#### EXERCISE BRIEF
I need the records below restated word for word, without their pictures.

#### RECORDS FOR THIS EXERCISE

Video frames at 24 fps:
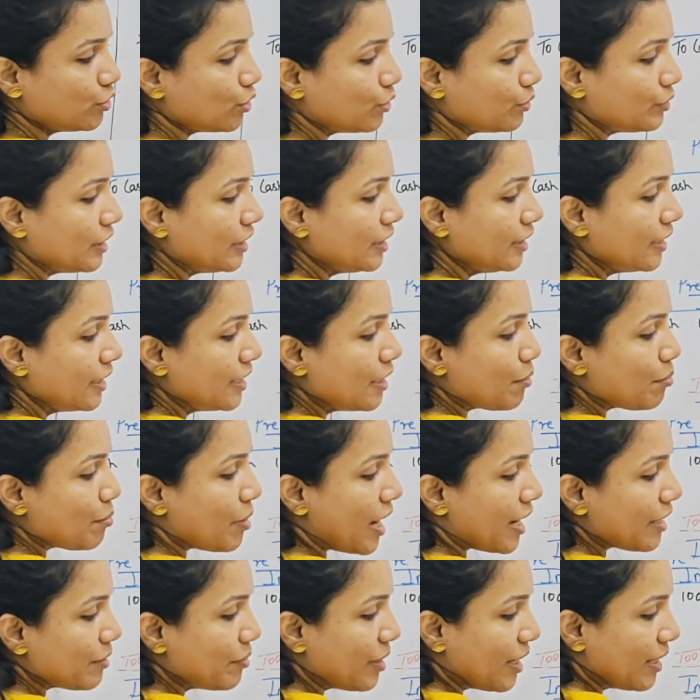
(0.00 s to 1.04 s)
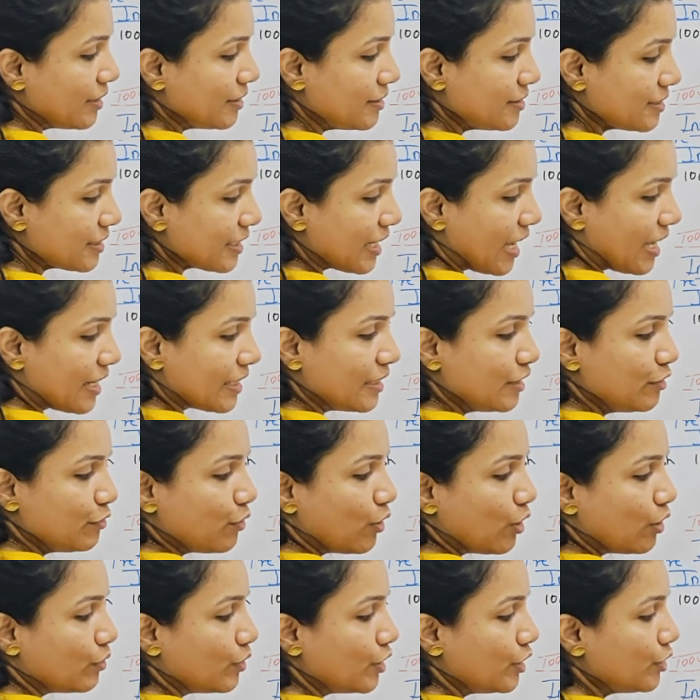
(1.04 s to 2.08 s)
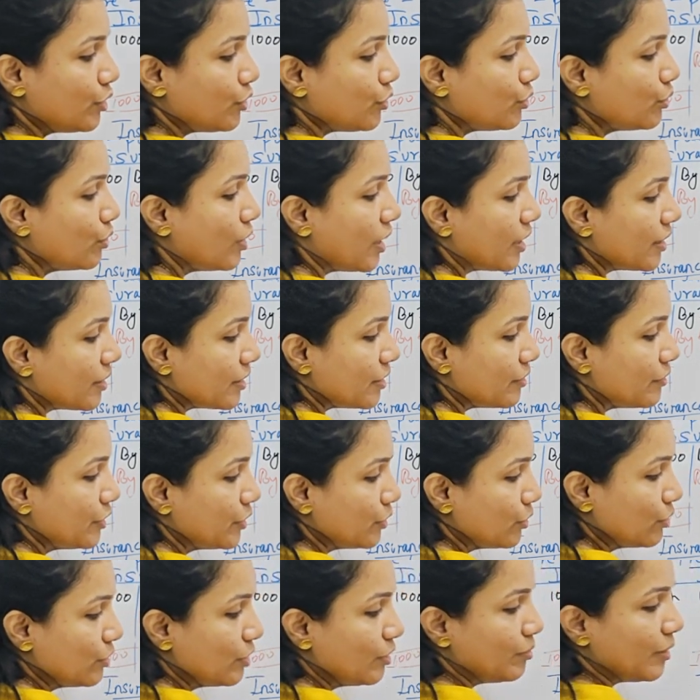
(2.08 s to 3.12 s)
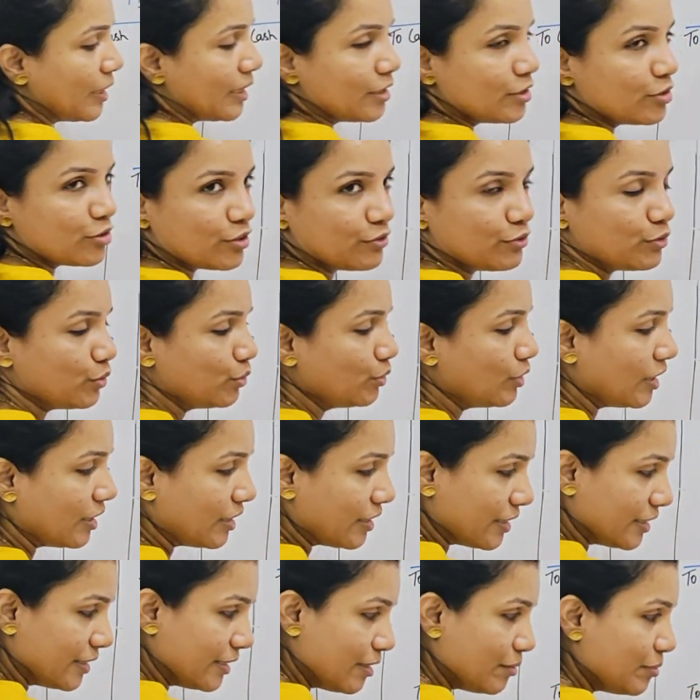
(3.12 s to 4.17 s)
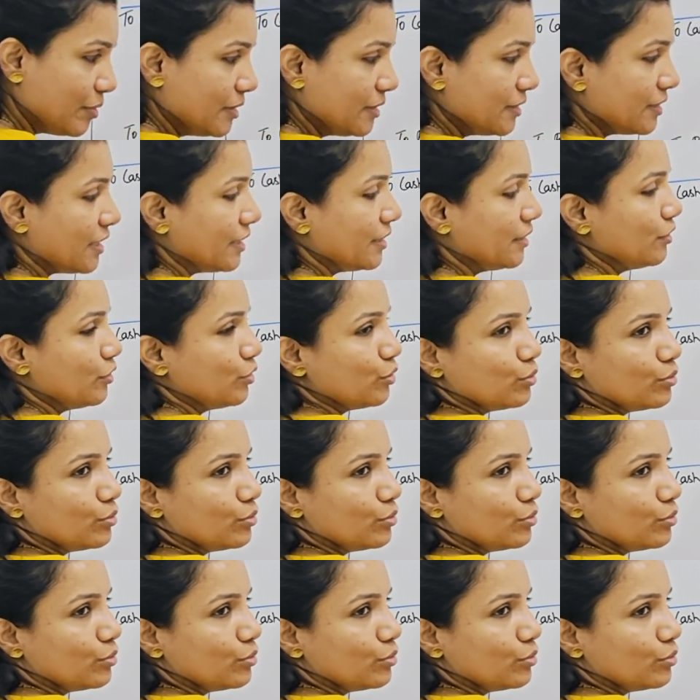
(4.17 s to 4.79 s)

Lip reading: So we buy balance carried forward 200. We took the balance of 200. Debit side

#### EXERCISE ANSWER
Video frames at 24 fps:
(0.00 s to 1.04 s)
(1.04 s to 2.08 s)
(2.08 s to 3.12 s)
(3.12 s to 4.17 s)
(4.17 s to 4.79 s)

Lip reading: So we buy balance carried forward 200. We took the balance of 200. Debit side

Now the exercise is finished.